▶ _TASK ITEM_
Include no pictures. Output exactly the lines from the one that contains "(204.91 s to 205.16 s)" through the final line of the entries.

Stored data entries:
+ + + + +

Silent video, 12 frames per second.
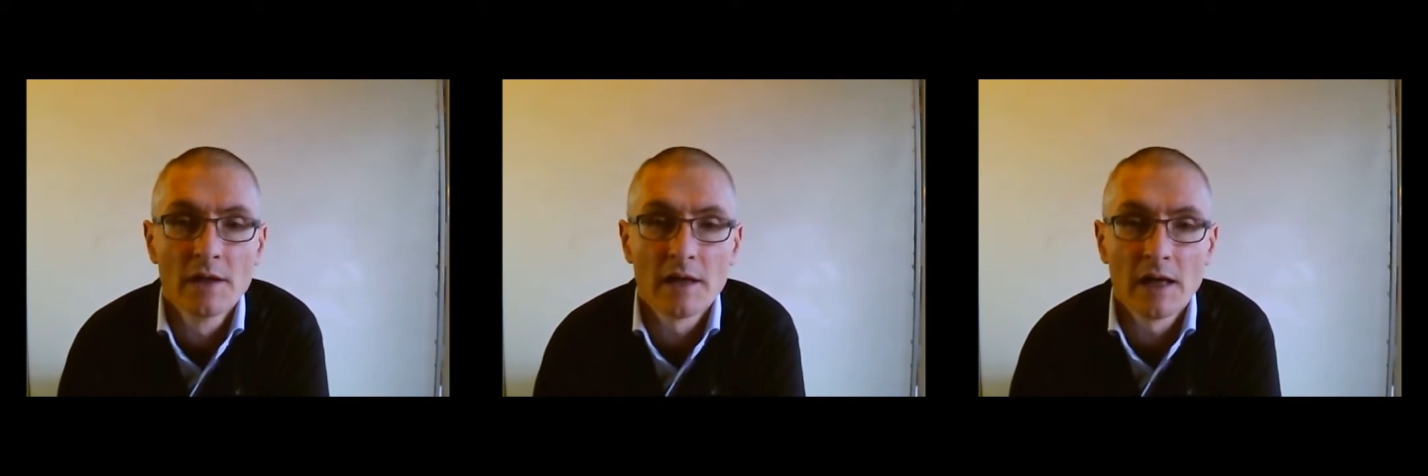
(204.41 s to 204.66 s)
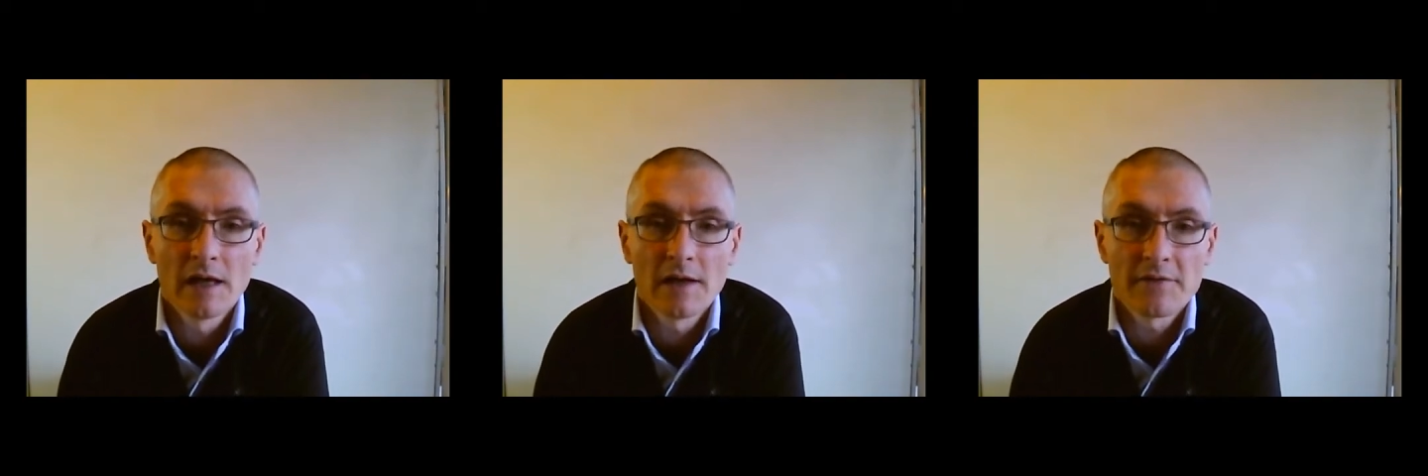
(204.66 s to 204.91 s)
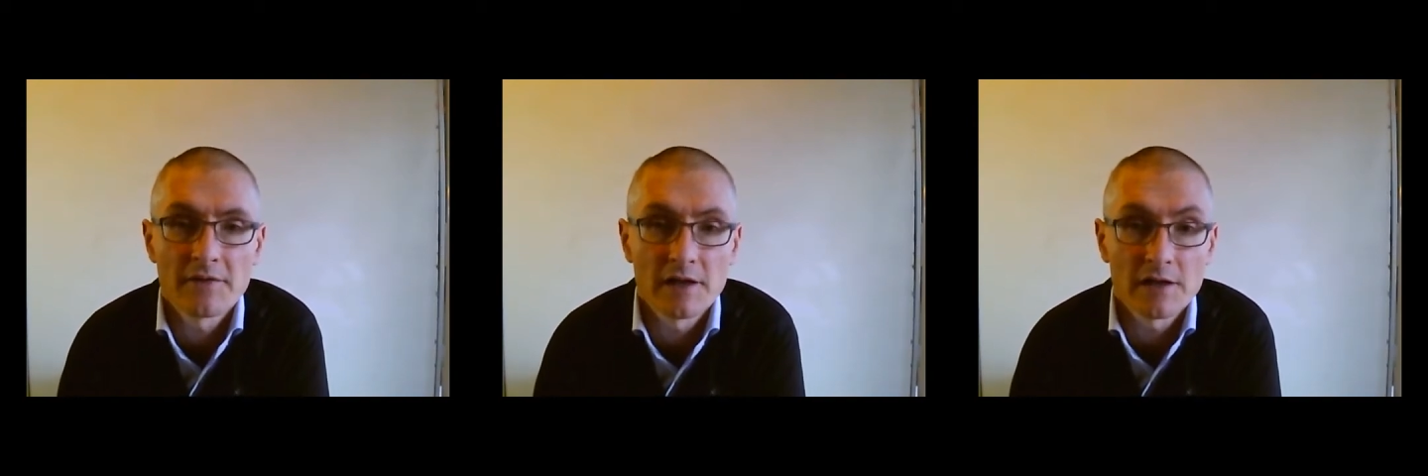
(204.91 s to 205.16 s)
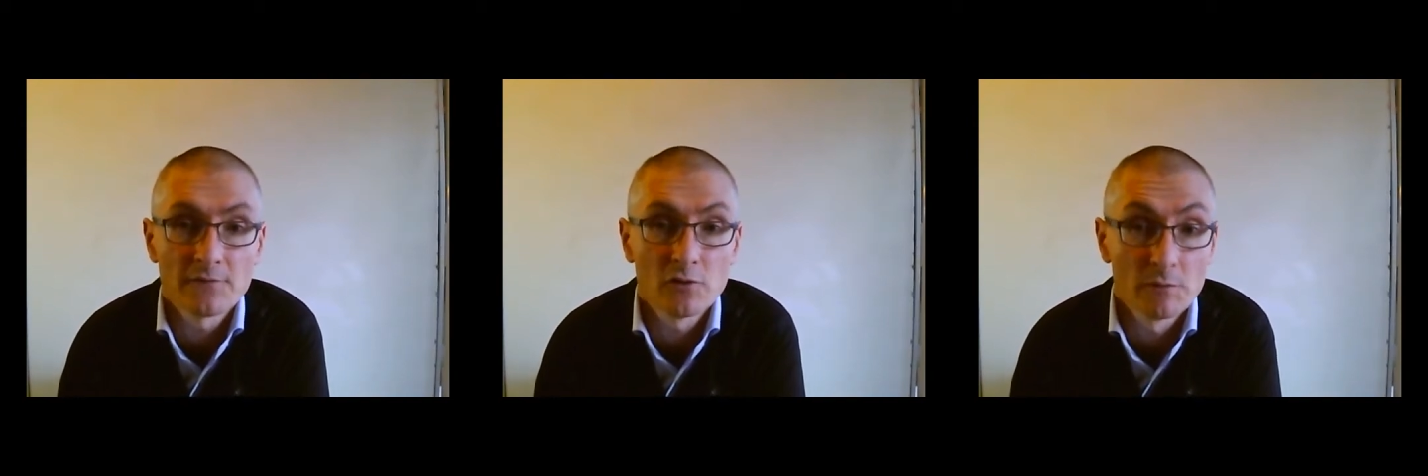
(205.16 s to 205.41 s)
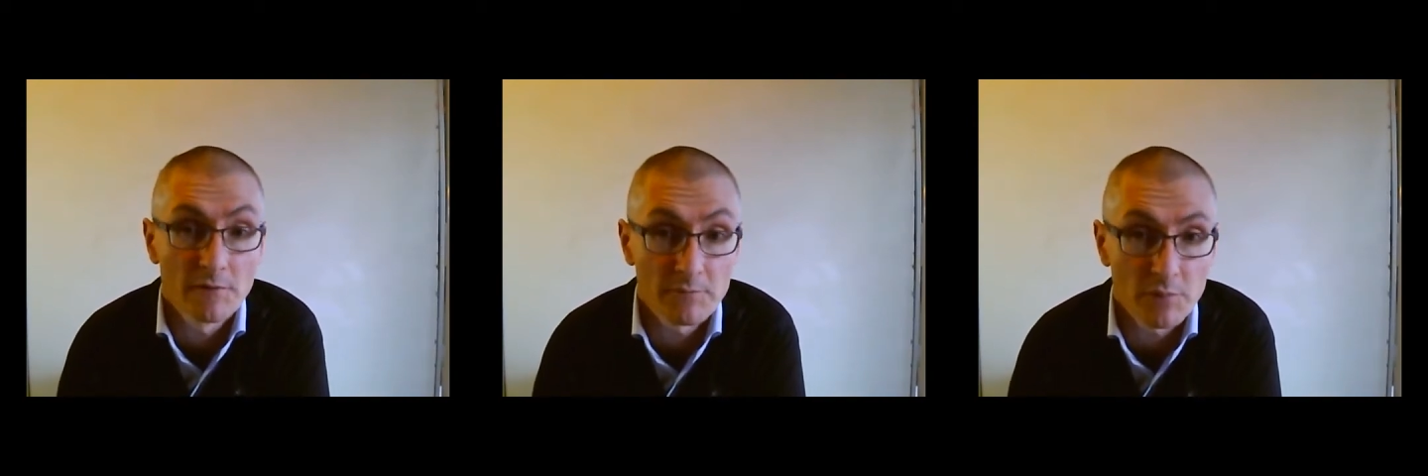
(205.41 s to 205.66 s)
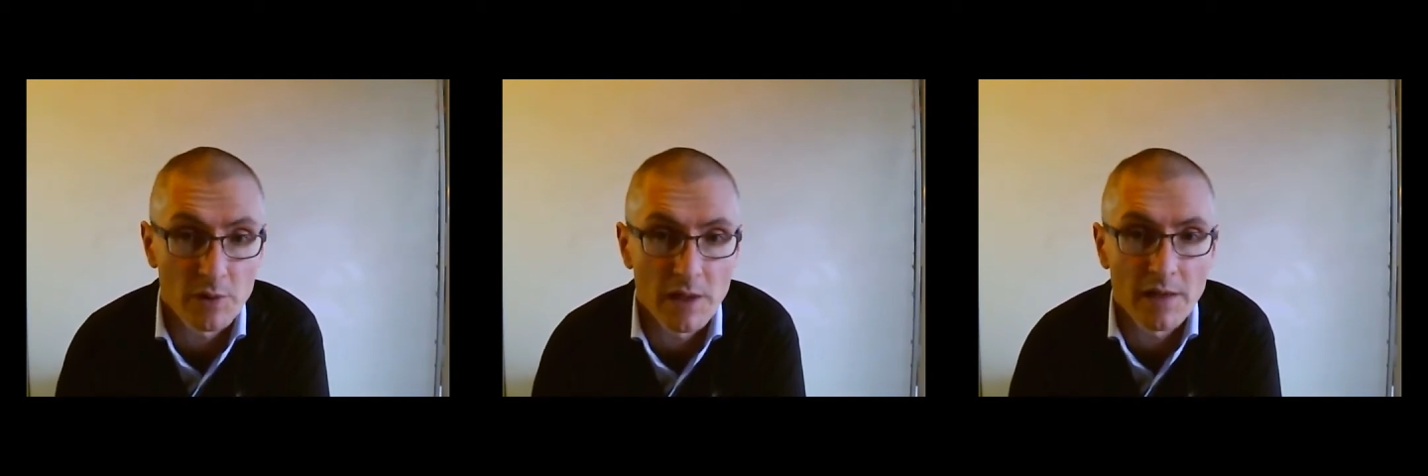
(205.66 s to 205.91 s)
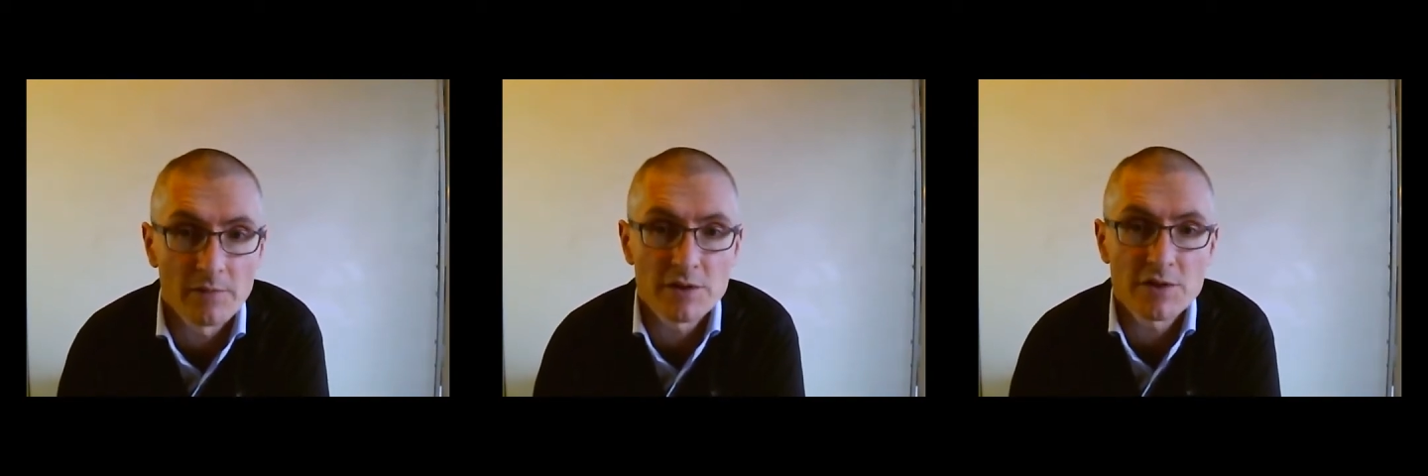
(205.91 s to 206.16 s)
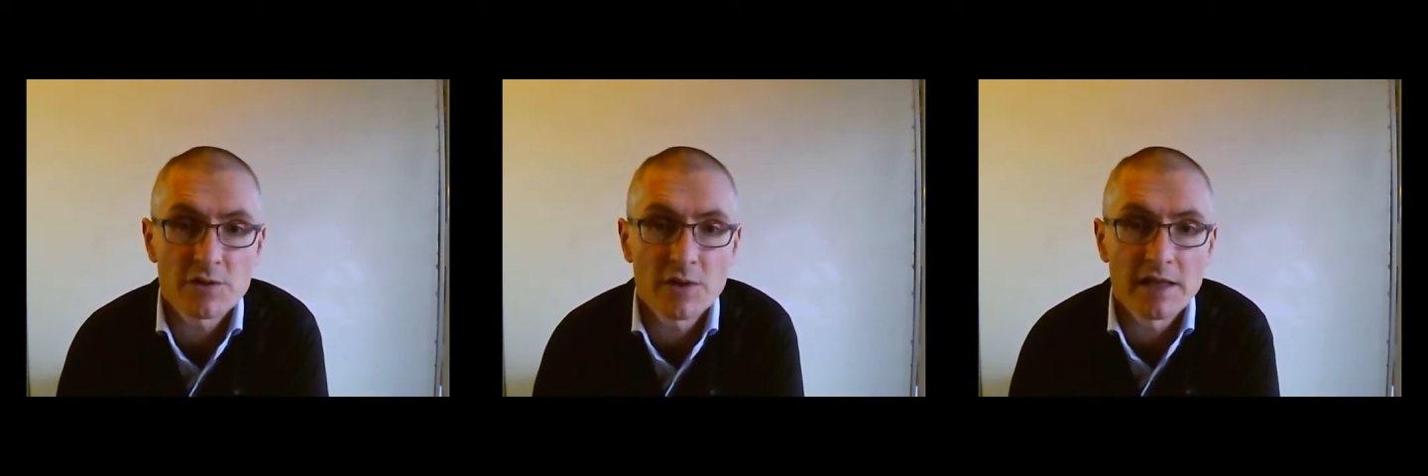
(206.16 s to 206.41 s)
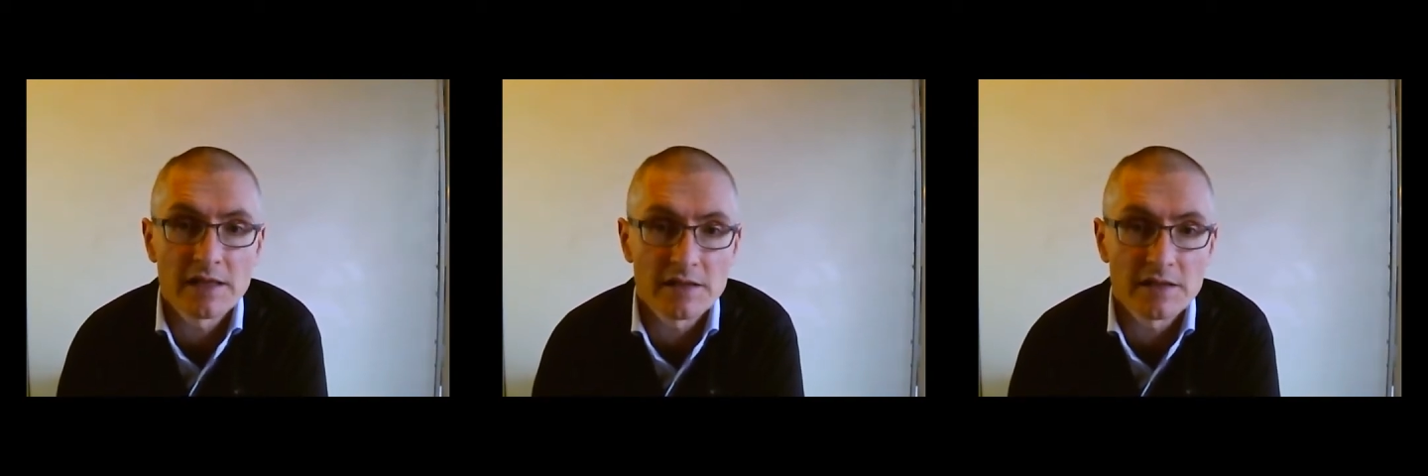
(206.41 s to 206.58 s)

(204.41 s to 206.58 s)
than a form of prior restraint,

+ + + + +

▶ _ANSWER SECTION_
(204.91 s to 205.16 s)
(205.16 s to 205.41 s)
(205.41 s to 205.66 s)
(205.66 s to 205.91 s)
(205.91 s to 206.16 s)
(206.16 s to 206.41 s)
(206.41 s to 206.58 s)

(204.41 s to 206.58 s)
than a form of prior restraint,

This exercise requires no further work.